Last Updated Apr 8, 2014 7:20 PM EDT
"When I think to move my leg, my toe or my ankles, when I'm turned on I can do it. It's really exciting," he told CBS News' chief medical correspondent Dr. Jon LaPook.
The National Institute of Biomedical Imaging and Bioengineering at the National Institutes of Health used spinal cord stimulation to help Shillcox and three other people with lower body paralysis temporarily regain muscle control in their legs, feet, toes, ankles and knees.
The four men who participated in the study each had electric stimulators implanted on their spines, and they were all able to regain some control of their muscles within a few days after undergoing the surgery. The neurostimulator used for the study is made by Medtronic, a medical technology company, and is currently is available as a maintenance therapy to individuals with chronic back pain.
"It's a device that has 16 electrodes," Dr. Grace C.Y. Peng, program director of rehabilitation engineering for the National Institute of Biomedical Imaging and Bioengineering at NIH, told CBS News.
"They implant these electrodes just below the sight the injury and stimulate the motor neurons in the spinal cord that would then lead to controlling the muscles in the leg. Their research is determining the optimal stimulation patterns for these 16 electrode arrays," said Peng, who oversaw the program.
Brain, researchers found three of the participants were able to change and control the force at which they moved their leg muscles when prompted by various auditory cues.
They followed up with each participant over time and found they achieved further muscle control within a few months, though it's unclear whether this was due to additional physical therapy at home or an overall improvement from the therapy itself.
Each participant in the trial had been paralyzed for more than two years. The researchers say they were most surprised to see the therapy was effective in two of the patients who had complete motor and sensory paralysis, meaning the usual pathways that allow the brain to communicate with the lower body were completely cut off. These results proved the researchers' assumptions wrong that some of the brain pathways would still need to be functional in order for the therapy to work.
Peng said the study is the result of decades of research by the NIH to understand how the spinal cord works. The research was partially funded by the NIH and the Christopher & Dana Reeve Foundation, and is a continuation of a successful pilot trial that examined if one paralyzed patient could gain muscle control and movement from therapy that involved spinal stimulation and daily training on treadmill.

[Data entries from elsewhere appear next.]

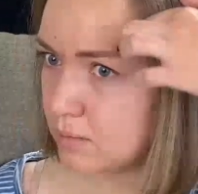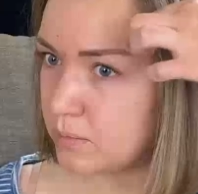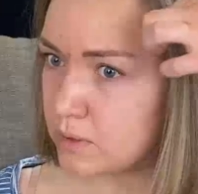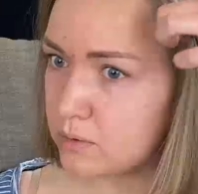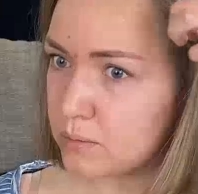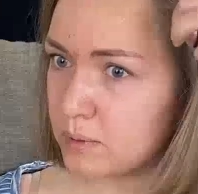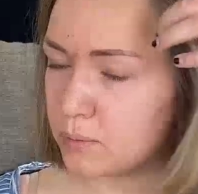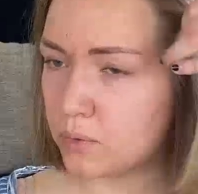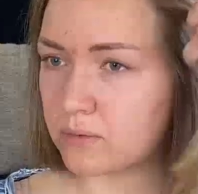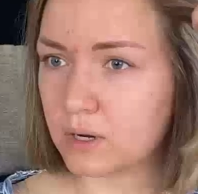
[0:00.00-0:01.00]
I'm gonna do a bit
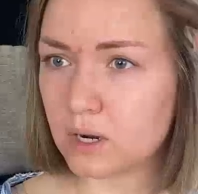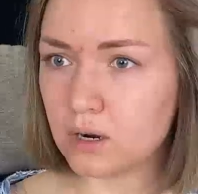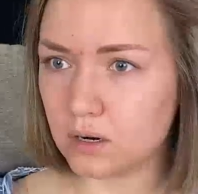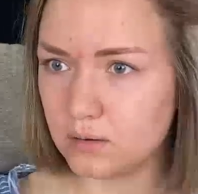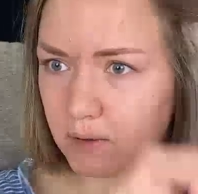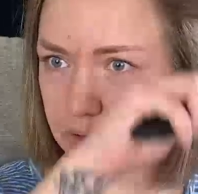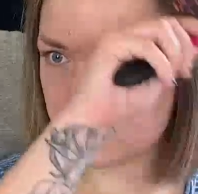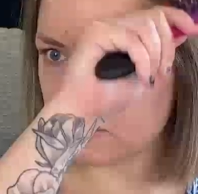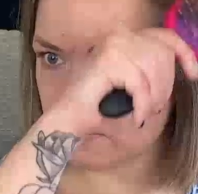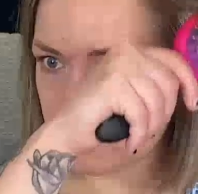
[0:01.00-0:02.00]
more of a curve on
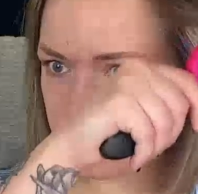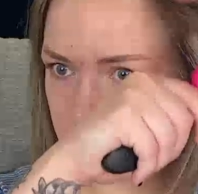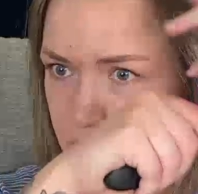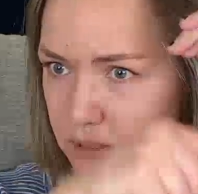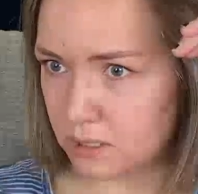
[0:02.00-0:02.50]
this front piece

Though spinal cord stimulation currently doesn't allow a paralyzed individual to walk again, the therapy makes it possible for the person to stand without help and also take a few steps. The researchers are also finding neurostimulation can improve a number of other bodily functions.
"I'm able to (make) these voluntary movements and it really changed my life," study participant Kent Stephenson told The Associated Press. "I've seen some benefits of (the device) training even when it's turned off. There have been huge improvements in bowel, bladder and sexual function."
Researchers will need to replicate the study on many more patients with paraplegia to ascertain how exactly the therapy can be used, how to make it more effective, as well as study its long-term effects.
Peng said researchers are in the process of starting several related studies, including one on a device that sits outside of the body and does not need to be implanted, as well as another on a version of the devices that's more user-friendly for patients.
"A lot more work needs to be done," she said.
Shillcox still can't walk and has no movement from the waist down. But he's encouraged by the progress he has made.
"I started having control of my legs again," he said. "It's pretty exciting."